# How to complete this task
Starting at the line that contains "[0:00.00-0:00.90]" and ending at the final line of the entries below, write out each line exactly as it appears, but omit the pictures.

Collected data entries
* * *

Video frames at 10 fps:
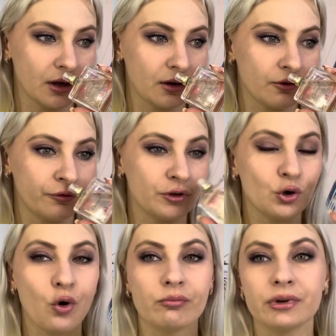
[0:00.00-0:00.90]
В
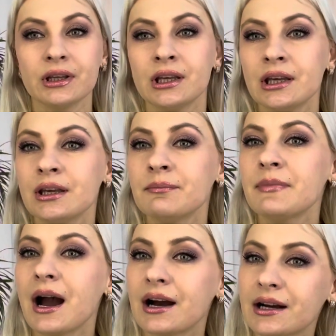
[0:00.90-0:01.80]
нем и
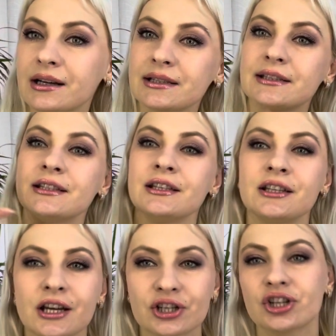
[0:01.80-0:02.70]
мягкость, и
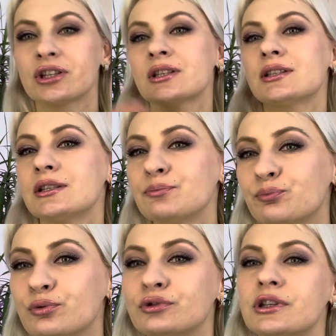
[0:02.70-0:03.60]
нежность, и
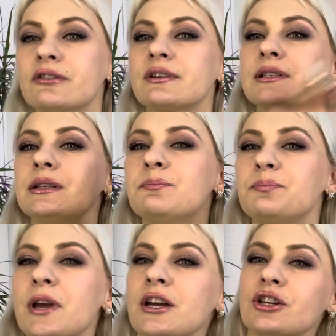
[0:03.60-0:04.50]
пудровость, и
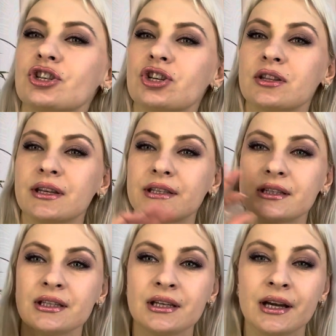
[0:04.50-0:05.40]

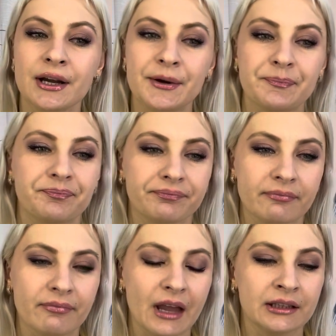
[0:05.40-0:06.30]
перечность, и
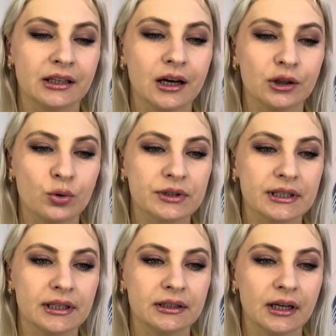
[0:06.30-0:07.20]

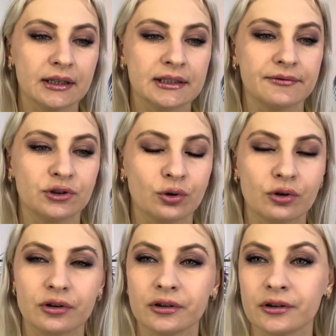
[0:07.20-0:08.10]
отголоски, да,
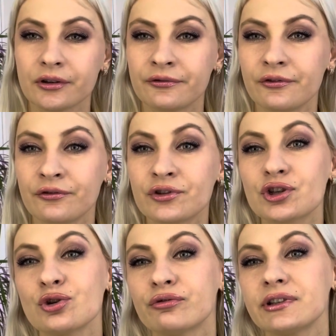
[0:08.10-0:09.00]
цветок, э,
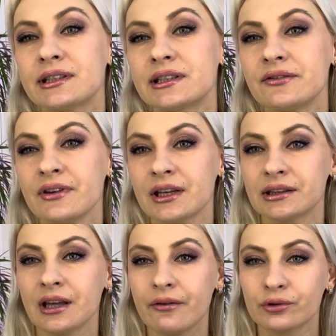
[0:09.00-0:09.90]
вишневый
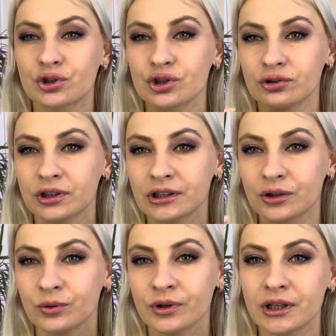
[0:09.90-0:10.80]
цвет, да, вот что-то
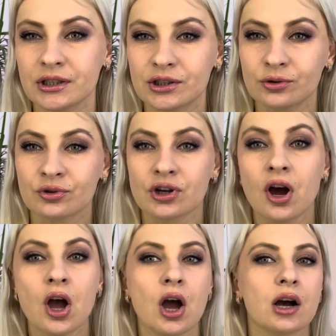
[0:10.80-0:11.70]
такое есть тоже.
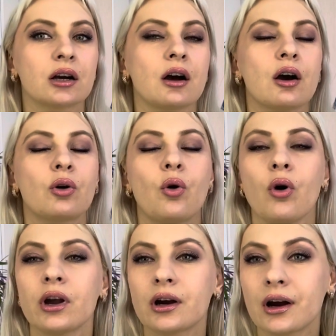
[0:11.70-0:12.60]

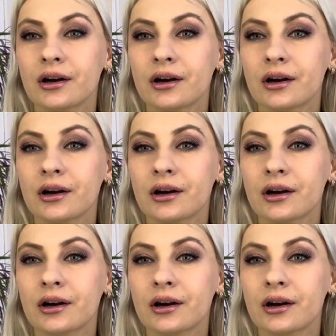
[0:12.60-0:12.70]
Какой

* * *

# Result of the task
[0:00.00-0:00.90]
В
[0:00.90-0:01.80]
нем и
[0:01.80-0:02.70]
мягкость, и
[0:02.70-0:03.60]
нежность, и
[0:03.60-0:04.50]
пудровость, и
[0:04.50-0:05.40]

[0:05.40-0:06.30]
перечность, и
[0:06.30-0:07.20]

[0:07.20-0:08.10]
отголоски, да,
[0:08.10-0:09.00]
цветок, э,
[0:09.00-0:09.90]
вишневый
[0:09.90-0:10.80]
цвет, да, вот что-то
[0:10.80-0:11.70]
такое есть тоже.
[0:11.70-0:12.60]

[0:12.60-0:12.70]
Какой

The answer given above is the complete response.